The entries below are to be returned as written, with all pictures dropped.

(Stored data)
==============================

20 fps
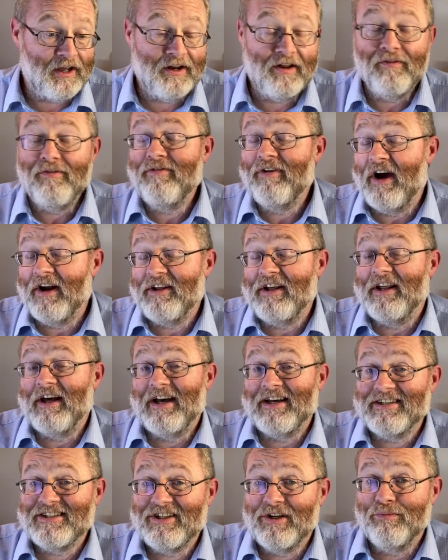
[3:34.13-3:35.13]
And in fact, it
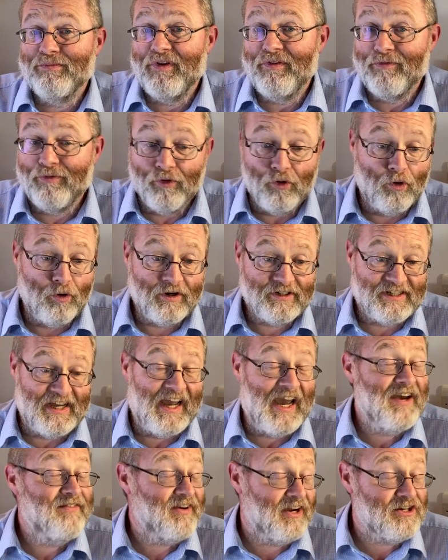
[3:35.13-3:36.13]
has done before, because I
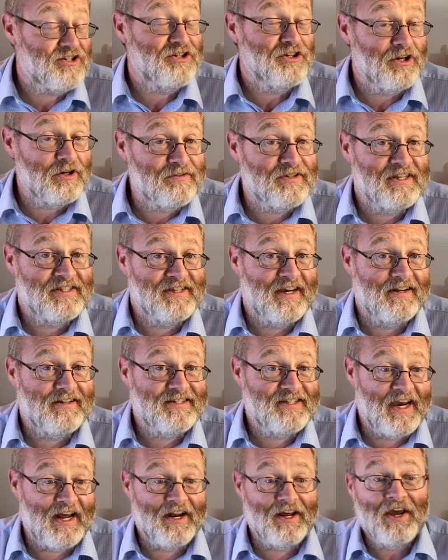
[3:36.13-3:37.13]
have actually used this
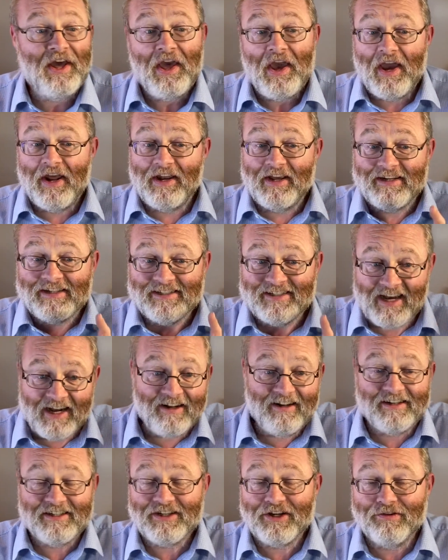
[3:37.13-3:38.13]
antenna in
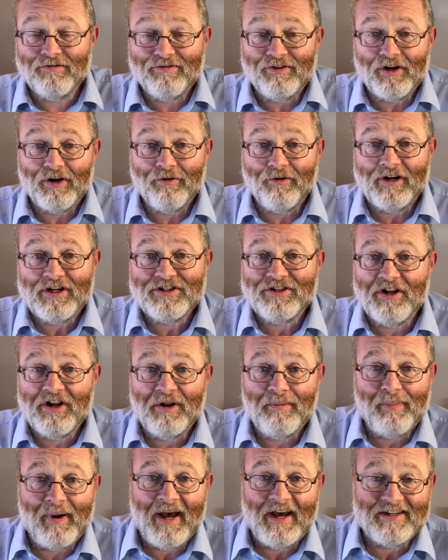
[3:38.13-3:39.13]
exactly this configuration in
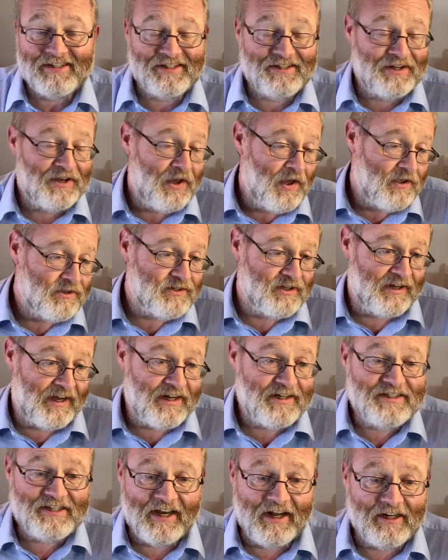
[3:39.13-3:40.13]
the past. So
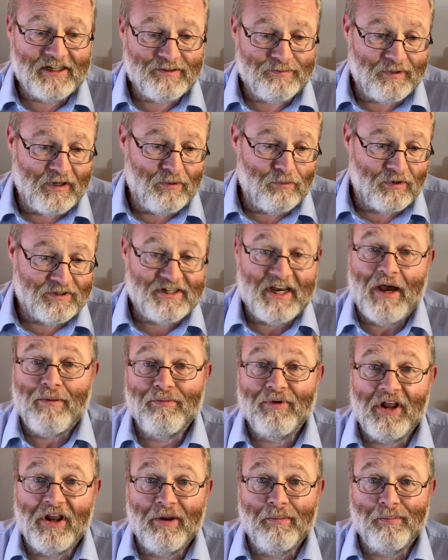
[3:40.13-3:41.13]
that tells me what's
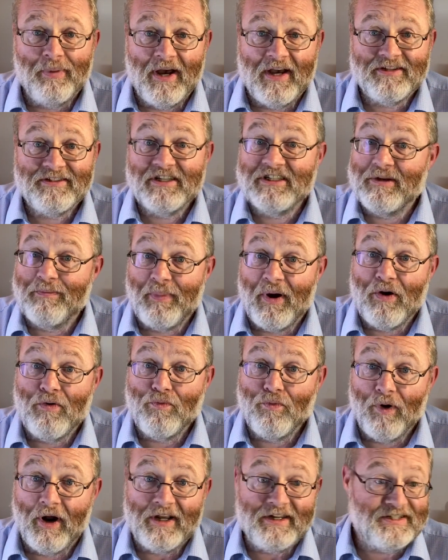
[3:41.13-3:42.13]
happened in the past is
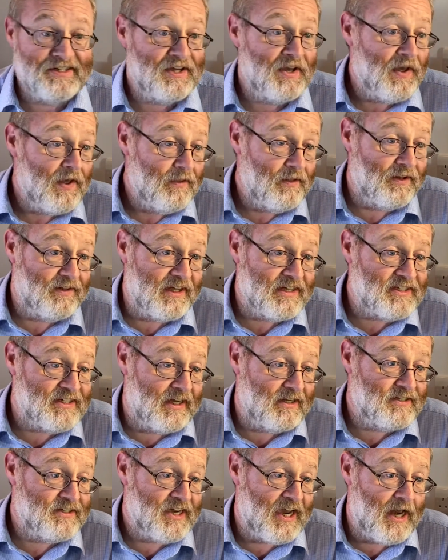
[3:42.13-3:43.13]
about right, that this
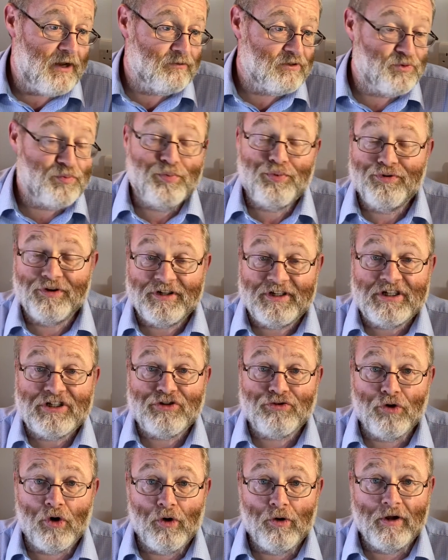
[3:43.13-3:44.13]
antenna was pretty
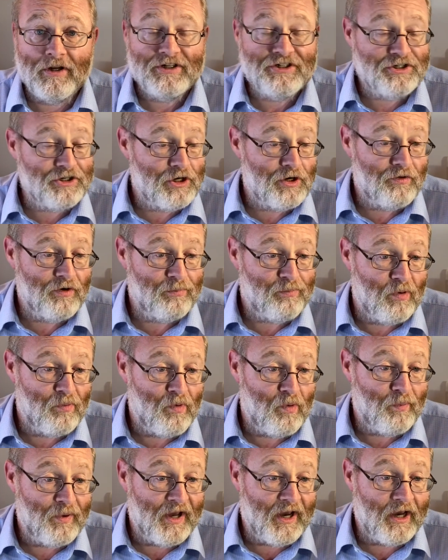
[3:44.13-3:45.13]
strong into Europe, and
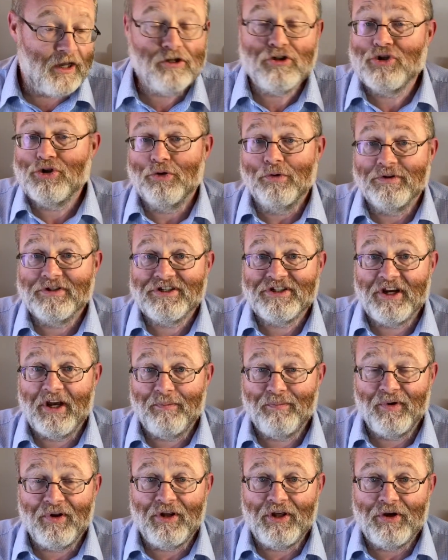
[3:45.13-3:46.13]
when we had short
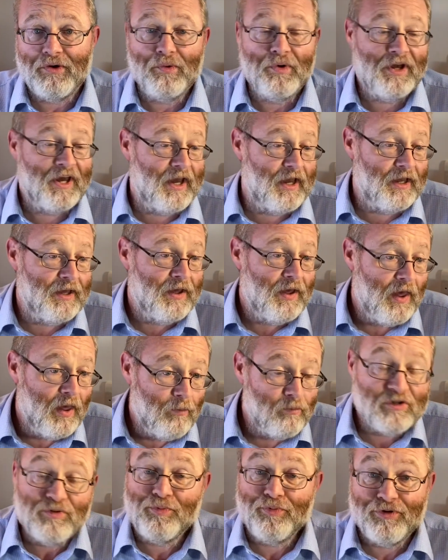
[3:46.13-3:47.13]
skip in the UK,
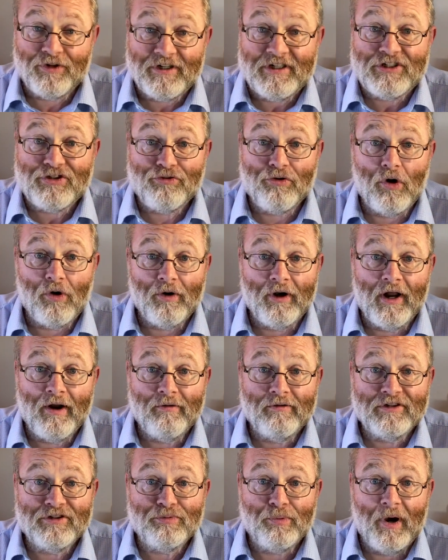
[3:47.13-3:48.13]
was pretty strong
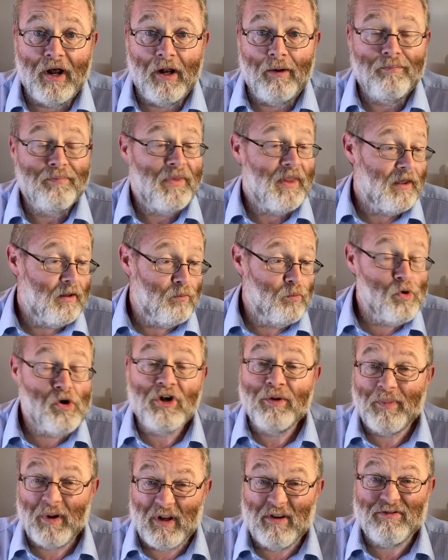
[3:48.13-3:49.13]
there as well.
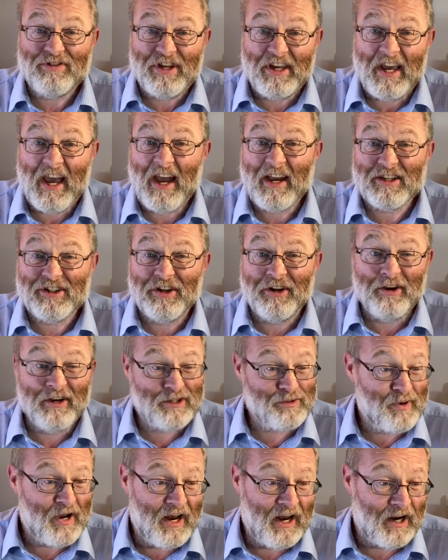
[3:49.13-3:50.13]
Worked a bit of DX in it
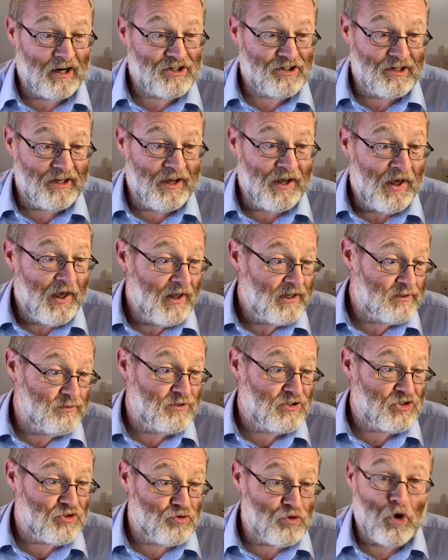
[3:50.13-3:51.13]
as well, actually. Some
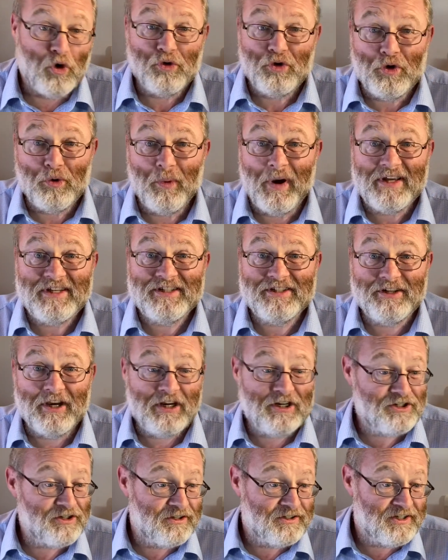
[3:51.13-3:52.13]
strong US
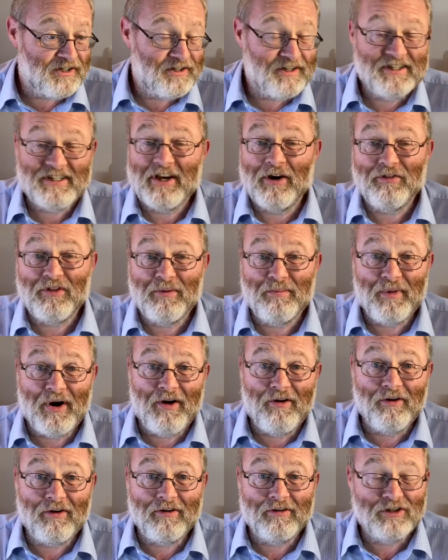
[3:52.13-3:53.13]
stations into South
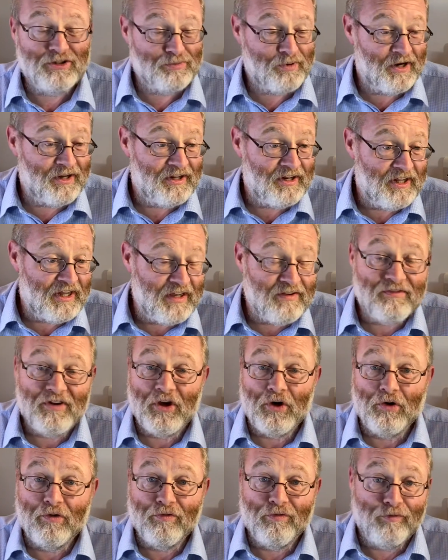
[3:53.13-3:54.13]
America as well in the
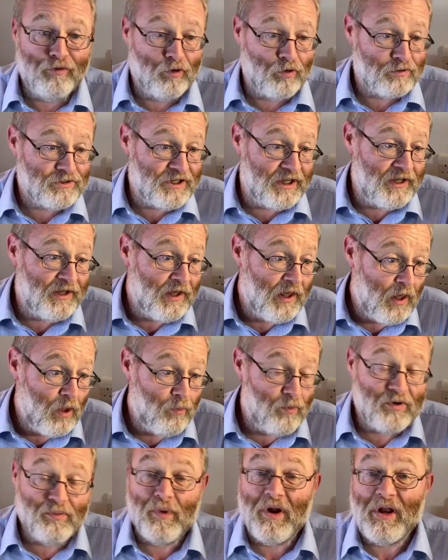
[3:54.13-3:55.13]
evening on 40.
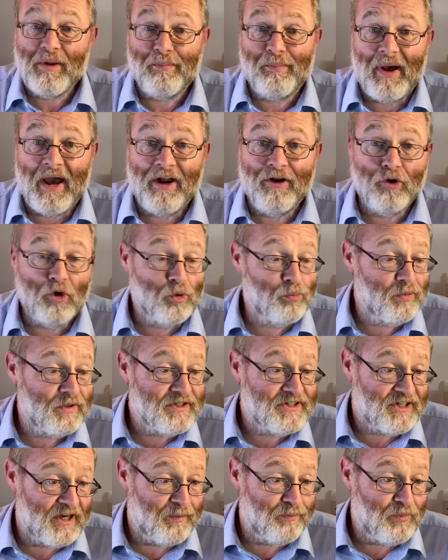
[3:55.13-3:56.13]
Well, when the band
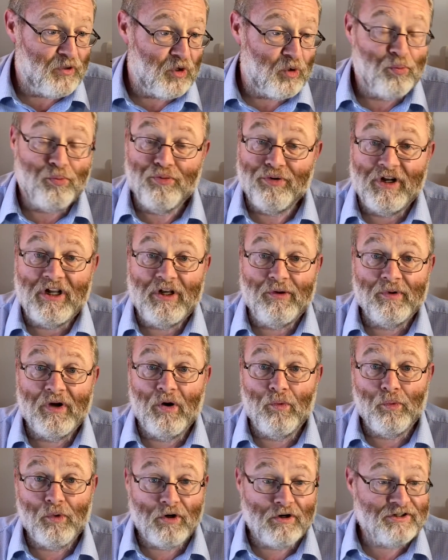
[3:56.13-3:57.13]
opens up, you can pretty
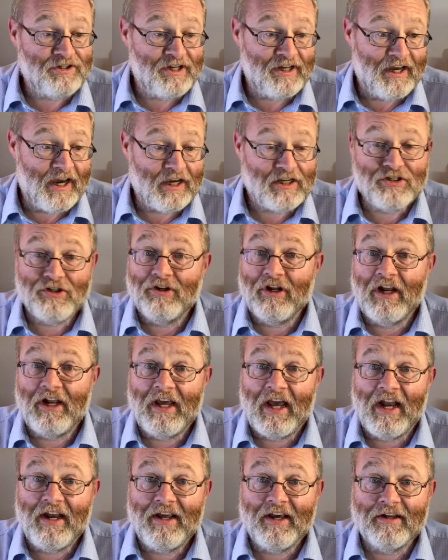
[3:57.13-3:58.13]
well work DX
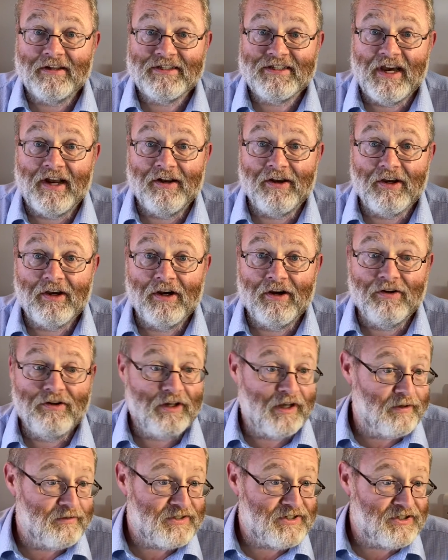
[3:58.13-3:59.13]
nearly any antenna, can't
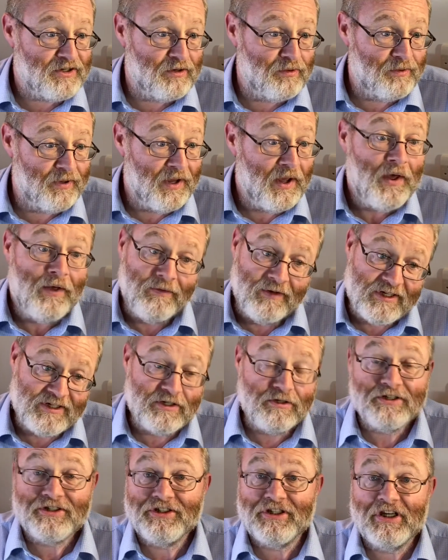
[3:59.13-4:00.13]
you? So this
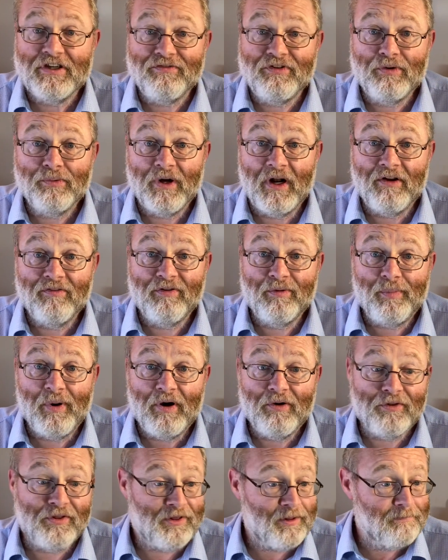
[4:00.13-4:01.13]
will serve you well for
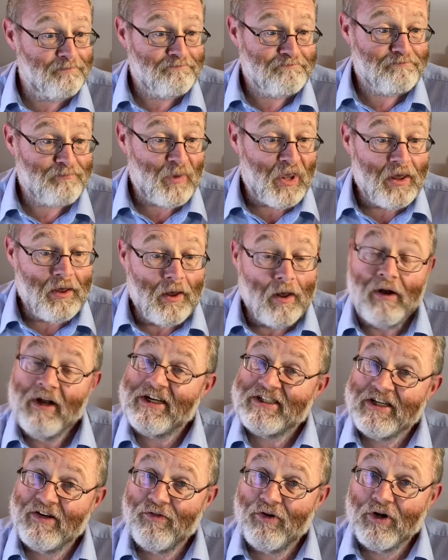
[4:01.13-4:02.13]
both.
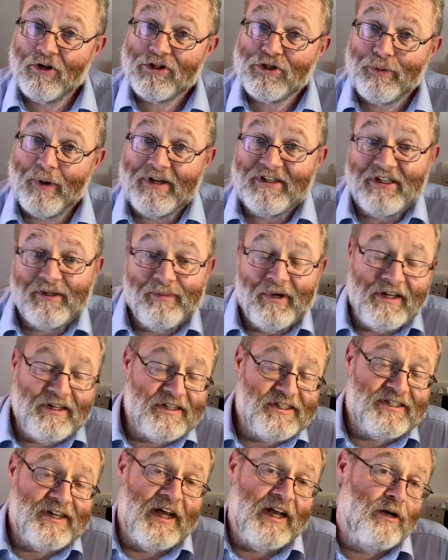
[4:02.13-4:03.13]
Let's have a look at 20
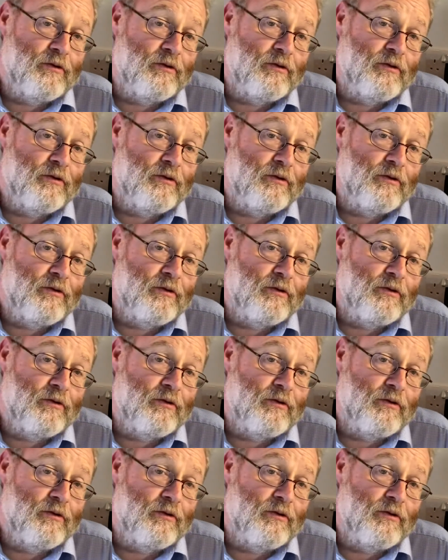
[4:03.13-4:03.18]
metres then.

==============================

### Result:
20 fps
[3:34.13-3:35.13]
And in fact, it
[3:35.13-3:36.13]
has done before, because I
[3:36.13-3:37.13]
have actually used this
[3:37.13-3:38.13]
antenna in
[3:38.13-3:39.13]
exactly this configuration in
[3:39.13-3:40.13]
the past. So
[3:40.13-3:41.13]
that tells me what's
[3:41.13-3:42.13]
happened in the past is
[3:42.13-3:43.13]
about right, that this
[3:43.13-3:44.13]
antenna was pretty
[3:44.13-3:45.13]
strong into Europe, and
[3:45.13-3:46.13]
when we had short
[3:46.13-3:47.13]
skip in the UK,
[3:47.13-3:48.13]
was pretty strong
[3:48.13-3:49.13]
there as well.
[3:49.13-3:50.13]
Worked a bit of DX in it
[3:50.13-3:51.13]
as well, actually. Some
[3:51.13-3:52.13]
strong US
[3:52.13-3:53.13]
stations into South
[3:53.13-3:54.13]
America as well in the
[3:54.13-3:55.13]
evening on 40.
[3:55.13-3:56.13]
Well, when the band
[3:56.13-3:57.13]
opens up, you can pretty
[3:57.13-3:58.13]
well work DX
[3:58.13-3:59.13]
nearly any antenna, can't
[3:59.13-4:00.13]
you? So this
[4:00.13-4:01.13]
will serve you well for
[4:01.13-4:02.13]
both.
[4:02.13-4:03.13]
Let's have a look at 20
[4:03.13-4:03.18]
metres then.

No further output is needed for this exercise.